Perhaps the greatest danger for positive psychology lies in its potential to misappropriate Aristotelian ethics within an epistemological framework that subtly and effectively undercuts the most fundamental presuppositions and requirements for a properly Aristotelian application of virtue theory for the human sciences. Humanistic psychology has much to offer positive psychologists if they are willing to more closely and seriously engage the expansive literature of humanistic psychologists in this area.

Summary Points

  • Mutual criticisms of positive psychology and humanistic psychology are typically based mainly on straw man arguments, and when examined closely, these approaches share more in common than many may be otherwise led to believe.

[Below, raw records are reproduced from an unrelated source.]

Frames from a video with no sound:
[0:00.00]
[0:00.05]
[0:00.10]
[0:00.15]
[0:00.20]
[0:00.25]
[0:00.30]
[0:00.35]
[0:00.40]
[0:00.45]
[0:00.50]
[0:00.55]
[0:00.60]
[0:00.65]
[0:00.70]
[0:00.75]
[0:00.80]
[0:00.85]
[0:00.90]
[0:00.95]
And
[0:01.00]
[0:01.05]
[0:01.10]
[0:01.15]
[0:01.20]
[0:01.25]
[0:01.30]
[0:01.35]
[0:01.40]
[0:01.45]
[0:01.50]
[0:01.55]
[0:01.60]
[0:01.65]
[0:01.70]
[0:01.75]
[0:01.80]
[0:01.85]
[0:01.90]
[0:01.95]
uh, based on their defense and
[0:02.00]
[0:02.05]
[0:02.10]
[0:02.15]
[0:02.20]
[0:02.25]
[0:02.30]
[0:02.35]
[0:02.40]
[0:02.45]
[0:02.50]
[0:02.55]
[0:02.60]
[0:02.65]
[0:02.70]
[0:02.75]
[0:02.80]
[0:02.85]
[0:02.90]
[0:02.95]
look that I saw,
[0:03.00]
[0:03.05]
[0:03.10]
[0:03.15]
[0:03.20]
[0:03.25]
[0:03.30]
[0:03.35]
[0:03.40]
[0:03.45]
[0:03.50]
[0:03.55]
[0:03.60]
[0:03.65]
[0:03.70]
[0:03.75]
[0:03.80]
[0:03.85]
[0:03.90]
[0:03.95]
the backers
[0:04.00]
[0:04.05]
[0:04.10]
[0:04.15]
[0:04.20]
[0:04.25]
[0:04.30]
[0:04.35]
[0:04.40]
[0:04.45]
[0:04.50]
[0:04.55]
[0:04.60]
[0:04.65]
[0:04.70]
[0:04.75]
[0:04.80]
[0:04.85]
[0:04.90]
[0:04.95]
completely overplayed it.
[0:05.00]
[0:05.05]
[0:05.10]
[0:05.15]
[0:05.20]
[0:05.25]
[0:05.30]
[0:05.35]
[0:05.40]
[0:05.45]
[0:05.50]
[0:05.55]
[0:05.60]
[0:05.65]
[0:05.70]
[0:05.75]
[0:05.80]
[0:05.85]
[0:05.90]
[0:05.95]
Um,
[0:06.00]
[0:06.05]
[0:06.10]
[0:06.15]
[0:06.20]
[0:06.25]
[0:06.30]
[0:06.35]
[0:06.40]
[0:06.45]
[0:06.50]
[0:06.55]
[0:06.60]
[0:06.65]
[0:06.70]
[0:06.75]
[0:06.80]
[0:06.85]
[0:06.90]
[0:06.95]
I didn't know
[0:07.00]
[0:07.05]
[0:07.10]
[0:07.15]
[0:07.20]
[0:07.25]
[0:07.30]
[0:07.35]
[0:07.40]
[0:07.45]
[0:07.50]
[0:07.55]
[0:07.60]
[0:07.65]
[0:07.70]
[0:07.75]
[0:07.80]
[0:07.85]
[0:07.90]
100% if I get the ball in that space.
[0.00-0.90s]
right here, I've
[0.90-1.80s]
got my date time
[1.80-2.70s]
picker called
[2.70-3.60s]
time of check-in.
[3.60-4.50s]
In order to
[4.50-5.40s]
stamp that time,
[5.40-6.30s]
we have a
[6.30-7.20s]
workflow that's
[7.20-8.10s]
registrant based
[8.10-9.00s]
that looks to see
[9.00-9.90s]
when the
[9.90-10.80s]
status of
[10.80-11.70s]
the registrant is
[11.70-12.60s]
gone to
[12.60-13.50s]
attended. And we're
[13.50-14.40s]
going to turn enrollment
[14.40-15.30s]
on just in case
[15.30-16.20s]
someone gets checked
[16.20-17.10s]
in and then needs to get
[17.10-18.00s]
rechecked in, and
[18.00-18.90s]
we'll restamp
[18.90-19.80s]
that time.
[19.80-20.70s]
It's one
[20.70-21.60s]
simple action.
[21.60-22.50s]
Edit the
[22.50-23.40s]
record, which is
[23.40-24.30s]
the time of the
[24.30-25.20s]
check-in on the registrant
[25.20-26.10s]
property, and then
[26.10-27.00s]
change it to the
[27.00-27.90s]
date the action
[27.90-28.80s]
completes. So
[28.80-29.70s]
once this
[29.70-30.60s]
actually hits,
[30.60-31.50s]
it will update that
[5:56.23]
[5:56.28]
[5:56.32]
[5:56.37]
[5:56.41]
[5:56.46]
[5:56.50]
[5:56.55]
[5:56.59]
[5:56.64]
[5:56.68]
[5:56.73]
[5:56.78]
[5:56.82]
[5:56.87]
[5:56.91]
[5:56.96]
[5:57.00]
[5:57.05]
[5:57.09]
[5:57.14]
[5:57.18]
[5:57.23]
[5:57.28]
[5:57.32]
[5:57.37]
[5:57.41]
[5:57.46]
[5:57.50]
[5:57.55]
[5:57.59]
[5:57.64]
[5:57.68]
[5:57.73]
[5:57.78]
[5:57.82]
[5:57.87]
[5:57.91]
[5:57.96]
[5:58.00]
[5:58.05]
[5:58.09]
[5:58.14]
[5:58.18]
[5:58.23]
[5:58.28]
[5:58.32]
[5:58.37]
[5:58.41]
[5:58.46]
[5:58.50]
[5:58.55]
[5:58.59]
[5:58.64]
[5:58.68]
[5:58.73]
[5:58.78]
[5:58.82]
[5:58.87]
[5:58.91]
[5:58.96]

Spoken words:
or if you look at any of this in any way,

  • Although humanistic psychology is informed by a phenomenological epistemology and much of positive psychology operates within a positivist framework, this does not imply that differences in philosophical presuppositions should preclude meaningful dialogue between these two approaches to well-being and the good life. On the contrary, by adopting a humanistic approach to positive psychology, it may be possible for positive psychology to resolve what may be internally incoherent positions, such as the inherent discord between positivist epistemology and Aristotle's virtue theory. Phenomenology, in contrast, may be better able to appropriate Aristotle's ethical theory within a more contemporary philosophical context.
  • A humanistic approach to positive psychology would draw upon the theoretical roots of humanistic psychology, including phenomenology, personalism, and existentialism. One advantage of this approach would be not only an appreciation of human potentials, such as the virtues, but also a recognition of the intrinsic worth of human beings by virtue of their dignity—a concept that has become important for preserving philosophical and legal frameworks that establish and protect human rights.
  • A humanistic approach to positive psychology would tend to endorse a eudaimonic rather than a hedonistic approach to well-being. However, a humanistic approach, consistent with Aristotle's philosophy, would more heavily emphasize the holistic and integral nature of the virtues as guided by practical knowledge or wisdom.
  • Both qualitative and quantitative approaches to positive psychology, informed by humanistic psychology's phenomenological epistemology, have the potential to provide internally coherent and integral approaches to investigating virtue theory and eudaimonia as the basis for a humanistic positive psychology.
  • The humanistic approach to psychotherapy and clinical practice, as developed by Rogers, can be understood to be the cultivation of a virtuous therapist. In this case, however, the virtues are interdependent and work toward healing only in their combination. These virtues include unconditional positive regard, empathy, and congruency.